> Data in this exercise:
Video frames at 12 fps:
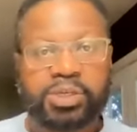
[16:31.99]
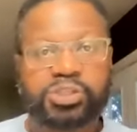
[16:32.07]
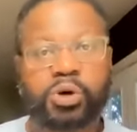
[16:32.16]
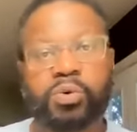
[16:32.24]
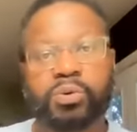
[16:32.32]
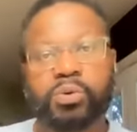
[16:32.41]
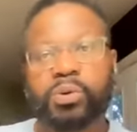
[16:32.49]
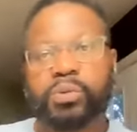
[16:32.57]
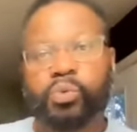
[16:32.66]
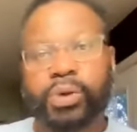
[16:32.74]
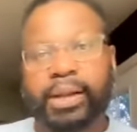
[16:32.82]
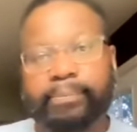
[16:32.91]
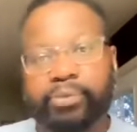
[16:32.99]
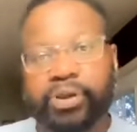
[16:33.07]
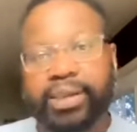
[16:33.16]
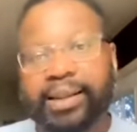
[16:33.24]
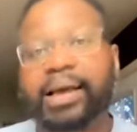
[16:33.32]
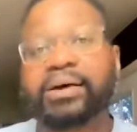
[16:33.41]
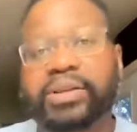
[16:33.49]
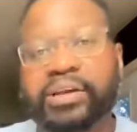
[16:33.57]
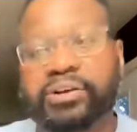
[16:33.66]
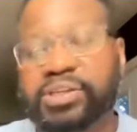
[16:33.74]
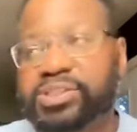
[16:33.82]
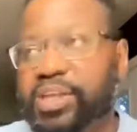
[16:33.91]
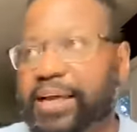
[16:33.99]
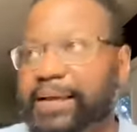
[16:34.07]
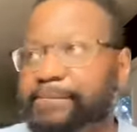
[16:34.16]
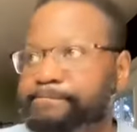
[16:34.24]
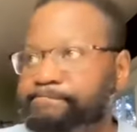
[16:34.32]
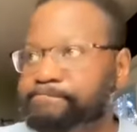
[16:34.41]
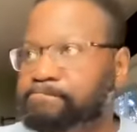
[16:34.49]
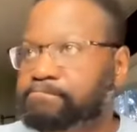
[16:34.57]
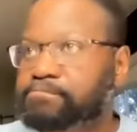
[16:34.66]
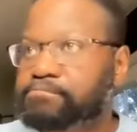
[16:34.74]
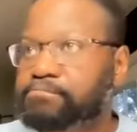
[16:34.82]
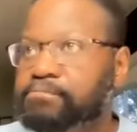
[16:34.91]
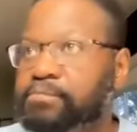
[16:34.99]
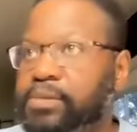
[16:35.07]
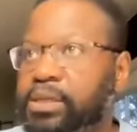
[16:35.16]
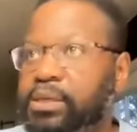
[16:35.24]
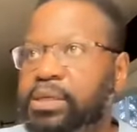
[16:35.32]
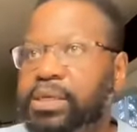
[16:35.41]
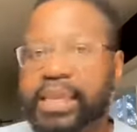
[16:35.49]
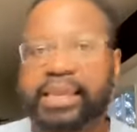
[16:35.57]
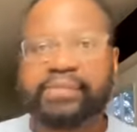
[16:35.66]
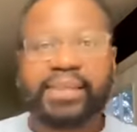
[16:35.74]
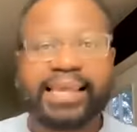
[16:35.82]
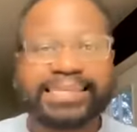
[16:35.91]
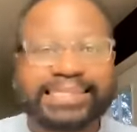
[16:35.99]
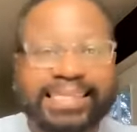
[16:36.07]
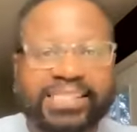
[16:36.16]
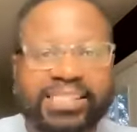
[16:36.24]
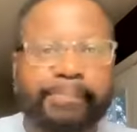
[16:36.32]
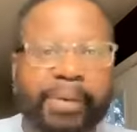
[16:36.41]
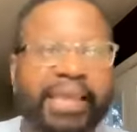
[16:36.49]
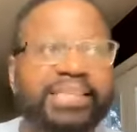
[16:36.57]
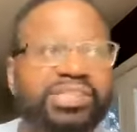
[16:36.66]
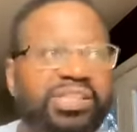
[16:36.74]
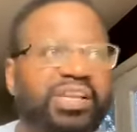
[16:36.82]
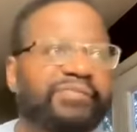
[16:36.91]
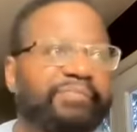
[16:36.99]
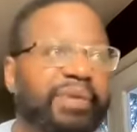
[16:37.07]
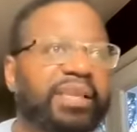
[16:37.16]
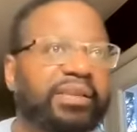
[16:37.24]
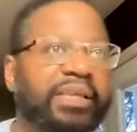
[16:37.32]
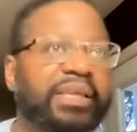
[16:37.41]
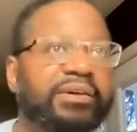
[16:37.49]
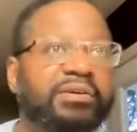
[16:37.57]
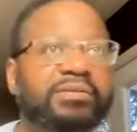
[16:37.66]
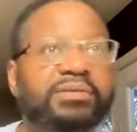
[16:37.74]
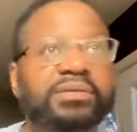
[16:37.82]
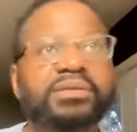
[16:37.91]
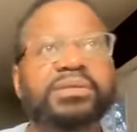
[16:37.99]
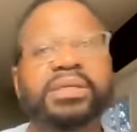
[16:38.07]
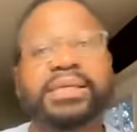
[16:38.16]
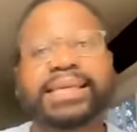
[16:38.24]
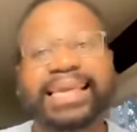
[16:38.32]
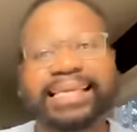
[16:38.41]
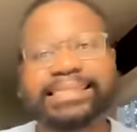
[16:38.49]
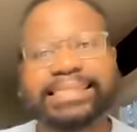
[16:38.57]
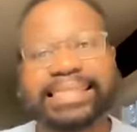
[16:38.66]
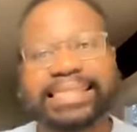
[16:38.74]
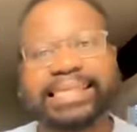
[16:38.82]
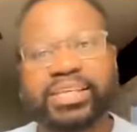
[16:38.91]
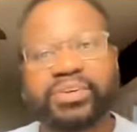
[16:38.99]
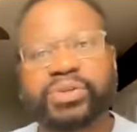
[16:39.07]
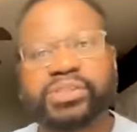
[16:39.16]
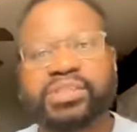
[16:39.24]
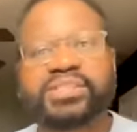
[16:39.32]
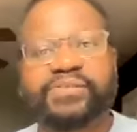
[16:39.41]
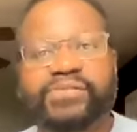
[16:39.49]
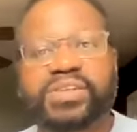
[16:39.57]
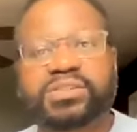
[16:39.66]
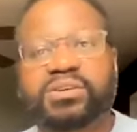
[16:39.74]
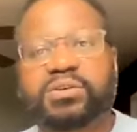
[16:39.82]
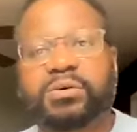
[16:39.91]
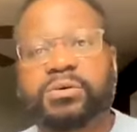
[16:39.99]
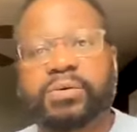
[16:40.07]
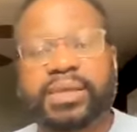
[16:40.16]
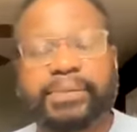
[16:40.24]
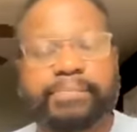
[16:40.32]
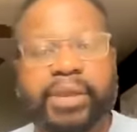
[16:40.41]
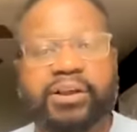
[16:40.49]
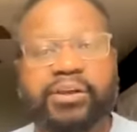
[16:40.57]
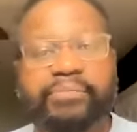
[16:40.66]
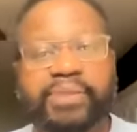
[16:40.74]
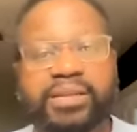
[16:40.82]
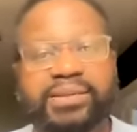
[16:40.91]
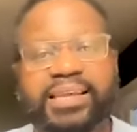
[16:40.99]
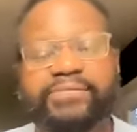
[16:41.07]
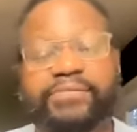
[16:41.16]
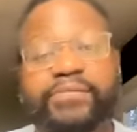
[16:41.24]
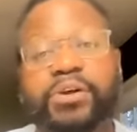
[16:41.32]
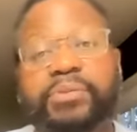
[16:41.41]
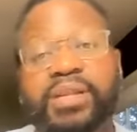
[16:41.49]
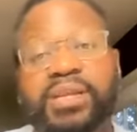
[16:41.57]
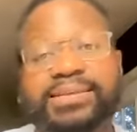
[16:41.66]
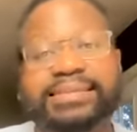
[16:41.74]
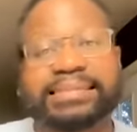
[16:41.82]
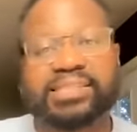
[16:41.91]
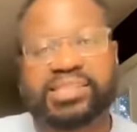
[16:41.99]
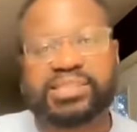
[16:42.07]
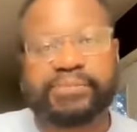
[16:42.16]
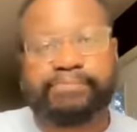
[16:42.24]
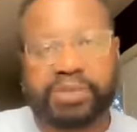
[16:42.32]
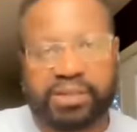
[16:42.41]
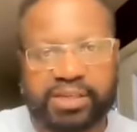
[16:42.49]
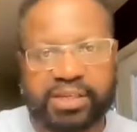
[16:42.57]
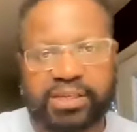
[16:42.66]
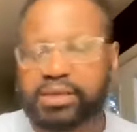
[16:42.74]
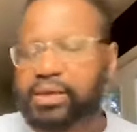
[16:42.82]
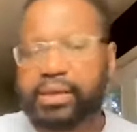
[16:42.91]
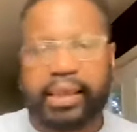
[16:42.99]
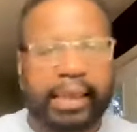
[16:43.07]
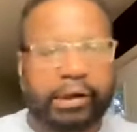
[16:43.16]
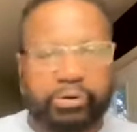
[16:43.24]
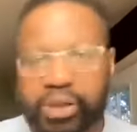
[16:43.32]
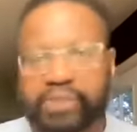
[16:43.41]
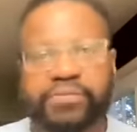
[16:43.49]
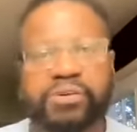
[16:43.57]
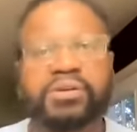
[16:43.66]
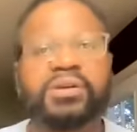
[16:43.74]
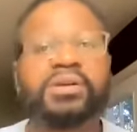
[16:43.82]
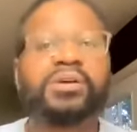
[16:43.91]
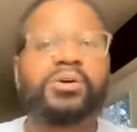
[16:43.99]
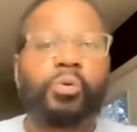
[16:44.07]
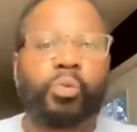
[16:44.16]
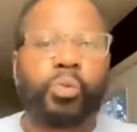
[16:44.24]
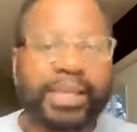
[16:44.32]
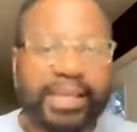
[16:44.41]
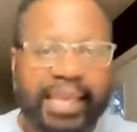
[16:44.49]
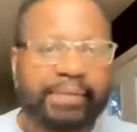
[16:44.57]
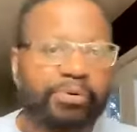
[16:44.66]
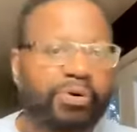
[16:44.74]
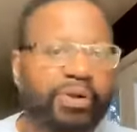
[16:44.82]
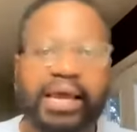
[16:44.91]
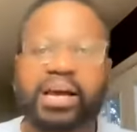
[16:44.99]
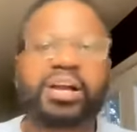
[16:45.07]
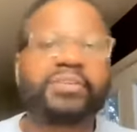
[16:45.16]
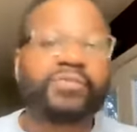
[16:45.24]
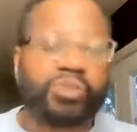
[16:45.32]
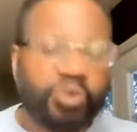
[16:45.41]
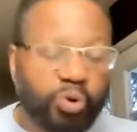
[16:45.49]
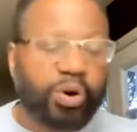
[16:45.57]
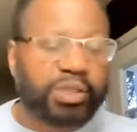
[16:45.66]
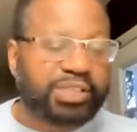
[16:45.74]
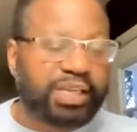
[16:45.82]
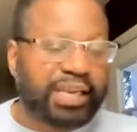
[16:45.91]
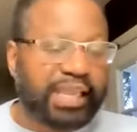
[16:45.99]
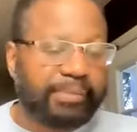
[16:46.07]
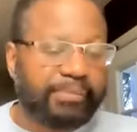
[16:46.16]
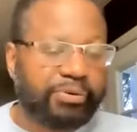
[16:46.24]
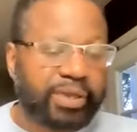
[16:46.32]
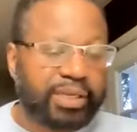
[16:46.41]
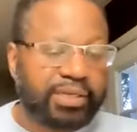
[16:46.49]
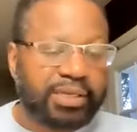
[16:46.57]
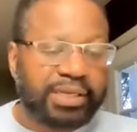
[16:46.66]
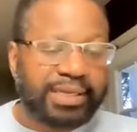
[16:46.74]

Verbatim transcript: So, what I'm bringing out here is that in the anticipation of being healed, in dealing with this physical impairment, infirmity, disability, however we label it, however you want to label it,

> Exercise description:
Transcribe all of the lines above exactly as given. The pictures stay out.

> Result:
Video frames at 12 fps:
[16:31.99]
[16:32.07]
[16:32.16]
[16:32.24]
[16:32.32]
[16:32.41]
[16:32.49]
[16:32.57]
[16:32.66]
[16:32.74]
[16:32.82]
[16:32.91]
[16:32.99]
[16:33.07]
[16:33.16]
[16:33.24]
[16:33.32]
[16:33.41]
[16:33.49]
[16:33.57]
[16:33.66]
[16:33.74]
[16:33.82]
[16:33.91]
[16:33.99]
[16:34.07]
[16:34.16]
[16:34.24]
[16:34.32]
[16:34.41]
[16:34.49]
[16:34.57]
[16:34.66]
[16:34.74]
[16:34.82]
[16:34.91]
[16:34.99]
[16:35.07]
[16:35.16]
[16:35.24]
[16:35.32]
[16:35.41]
[16:35.49]
[16:35.57]
[16:35.66]
[16:35.74]
[16:35.82]
[16:35.91]
[16:35.99]
[16:36.07]
[16:36.16]
[16:36.24]
[16:36.32]
[16:36.41]
[16:36.49]
[16:36.57]
[16:36.66]
[16:36.74]
[16:36.82]
[16:36.91]
[16:36.99]
[16:37.07]
[16:37.16]
[16:37.24]
[16:37.32]
[16:37.41]
[16:37.49]
[16:37.57]
[16:37.66]
[16:37.74]
[16:37.82]
[16:37.91]
[16:37.99]
[16:38.07]
[16:38.16]
[16:38.24]
[16:38.32]
[16:38.41]
[16:38.49]
[16:38.57]
[16:38.66]
[16:38.74]
[16:38.82]
[16:38.91]
[16:38.99]
[16:39.07]
[16:39.16]
[16:39.24]
[16:39.32]
[16:39.41]
[16:39.49]
[16:39.57]
[16:39.66]
[16:39.74]
[16:39.82]
[16:39.91]
[16:39.99]
[16:40.07]
[16:40.16]
[16:40.24]
[16:40.32]
[16:40.41]
[16:40.49]
[16:40.57]
[16:40.66]
[16:40.74]
[16:40.82]
[16:40.91]
[16:40.99]
[16:41.07]
[16:41.16]
[16:41.24]
[16:41.32]
[16:41.41]
[16:41.49]
[16:41.57]
[16:41.66]
[16:41.74]
[16:41.82]
[16:41.91]
[16:41.99]
[16:42.07]
[16:42.16]
[16:42.24]
[16:42.32]
[16:42.41]
[16:42.49]
[16:42.57]
[16:42.66]
[16:42.74]
[16:42.82]
[16:42.91]
[16:42.99]
[16:43.07]
[16:43.16]
[16:43.24]
[16:43.32]
[16:43.41]
[16:43.49]
[16:43.57]
[16:43.66]
[16:43.74]
[16:43.82]
[16:43.91]
[16:43.99]
[16:44.07]
[16:44.16]
[16:44.24]
[16:44.32]
[16:44.41]
[16:44.49]
[16:44.57]
[16:44.66]
[16:44.74]
[16:44.82]
[16:44.91]
[16:44.99]
[16:45.07]
[16:45.16]
[16:45.24]
[16:45.32]
[16:45.41]
[16:45.49]
[16:45.57]
[16:45.66]
[16:45.74]
[16:45.82]
[16:45.91]
[16:45.99]
[16:46.07]
[16:46.16]
[16:46.24]
[16:46.32]
[16:46.41]
[16:46.49]
[16:46.57]
[16:46.66]
[16:46.74]

Verbatim transcript: So, what I'm bringing out here is that in the anticipation of being healed, in dealing with this physical impairment, infirmity, disability, however we label it, however you want to label it,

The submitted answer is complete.